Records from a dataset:
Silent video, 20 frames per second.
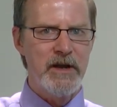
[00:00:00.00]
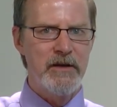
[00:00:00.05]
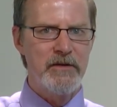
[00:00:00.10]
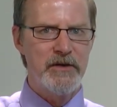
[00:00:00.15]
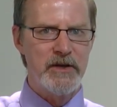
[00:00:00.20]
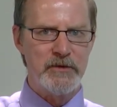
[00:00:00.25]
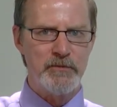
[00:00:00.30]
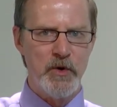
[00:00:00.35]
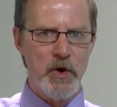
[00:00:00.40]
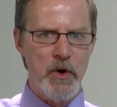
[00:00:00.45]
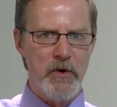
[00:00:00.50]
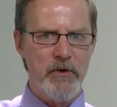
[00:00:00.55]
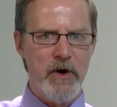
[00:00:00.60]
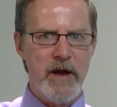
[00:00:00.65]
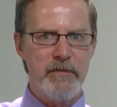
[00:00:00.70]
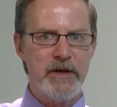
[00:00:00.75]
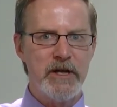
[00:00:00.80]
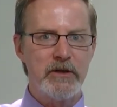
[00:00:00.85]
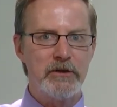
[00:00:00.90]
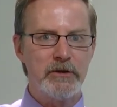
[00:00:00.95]
This
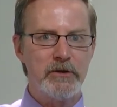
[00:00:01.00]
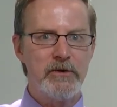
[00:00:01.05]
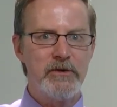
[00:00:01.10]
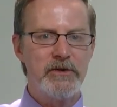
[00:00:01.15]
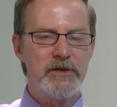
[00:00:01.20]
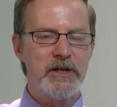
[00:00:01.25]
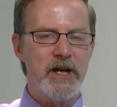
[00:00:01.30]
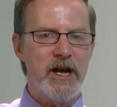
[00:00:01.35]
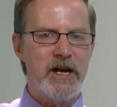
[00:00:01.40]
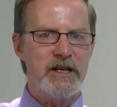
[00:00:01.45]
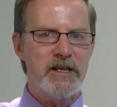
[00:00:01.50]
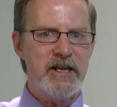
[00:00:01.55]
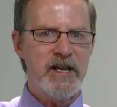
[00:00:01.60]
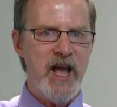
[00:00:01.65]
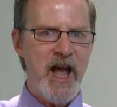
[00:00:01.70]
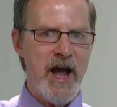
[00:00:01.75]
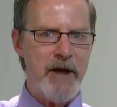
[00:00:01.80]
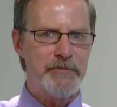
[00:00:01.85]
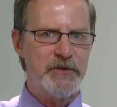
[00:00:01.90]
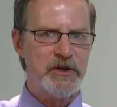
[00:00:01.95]
program includes a
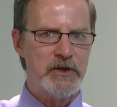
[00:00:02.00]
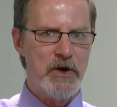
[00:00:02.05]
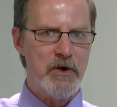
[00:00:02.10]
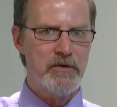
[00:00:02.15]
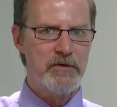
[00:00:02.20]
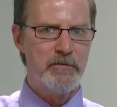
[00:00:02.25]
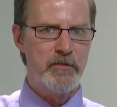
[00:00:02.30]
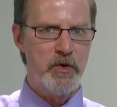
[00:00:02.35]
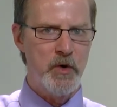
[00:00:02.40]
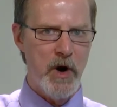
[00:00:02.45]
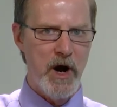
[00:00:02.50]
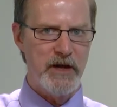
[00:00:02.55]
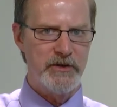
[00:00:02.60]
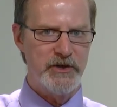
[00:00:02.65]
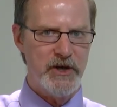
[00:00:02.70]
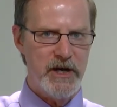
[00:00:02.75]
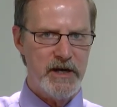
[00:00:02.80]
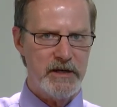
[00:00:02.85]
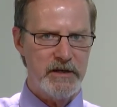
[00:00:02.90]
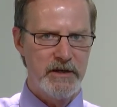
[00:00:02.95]
capstone
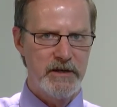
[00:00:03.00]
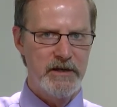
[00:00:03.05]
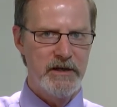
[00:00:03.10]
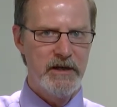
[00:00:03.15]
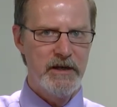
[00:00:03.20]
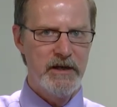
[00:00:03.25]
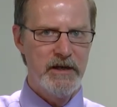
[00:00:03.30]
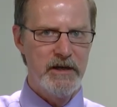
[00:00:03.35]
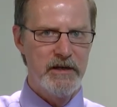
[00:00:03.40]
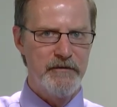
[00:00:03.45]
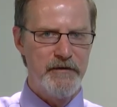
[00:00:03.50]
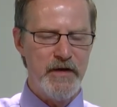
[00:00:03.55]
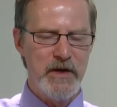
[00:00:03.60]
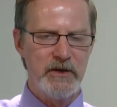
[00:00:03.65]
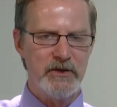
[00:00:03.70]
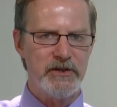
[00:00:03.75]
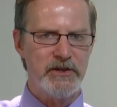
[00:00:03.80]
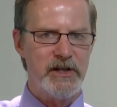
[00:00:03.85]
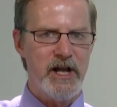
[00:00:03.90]
project in fields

Work request:
Give again exactly the lines from the one holding "[00:00:01.40]" to the final line of the records, both ends included, and nothing more. Pictures do not belong in the copy.

Written answer:
[00:00:01.40]
[00:00:01.45]
[00:00:01.50]
[00:00:01.55]
[00:00:01.60]
[00:00:01.65]
[00:00:01.70]
[00:00:01.75]
[00:00:01.80]
[00:00:01.85]
[00:00:01.90]
[00:00:01.95]
program includes a
[00:00:02.00]
[00:00:02.05]
[00:00:02.10]
[00:00:02.15]
[00:00:02.20]
[00:00:02.25]
[00:00:02.30]
[00:00:02.35]
[00:00:02.40]
[00:00:02.45]
[00:00:02.50]
[00:00:02.55]
[00:00:02.60]
[00:00:02.65]
[00:00:02.70]
[00:00:02.75]
[00:00:02.80]
[00:00:02.85]
[00:00:02.90]
[00:00:02.95]
capstone
[00:00:03.00]
[00:00:03.05]
[00:00:03.10]
[00:00:03.15]
[00:00:03.20]
[00:00:03.25]
[00:00:03.30]
[00:00:03.35]
[00:00:03.40]
[00:00:03.45]
[00:00:03.50]
[00:00:03.55]
[00:00:03.60]
[00:00:03.65]
[00:00:03.70]
[00:00:03.75]
[00:00:03.80]
[00:00:03.85]
[00:00:03.90]
project in fields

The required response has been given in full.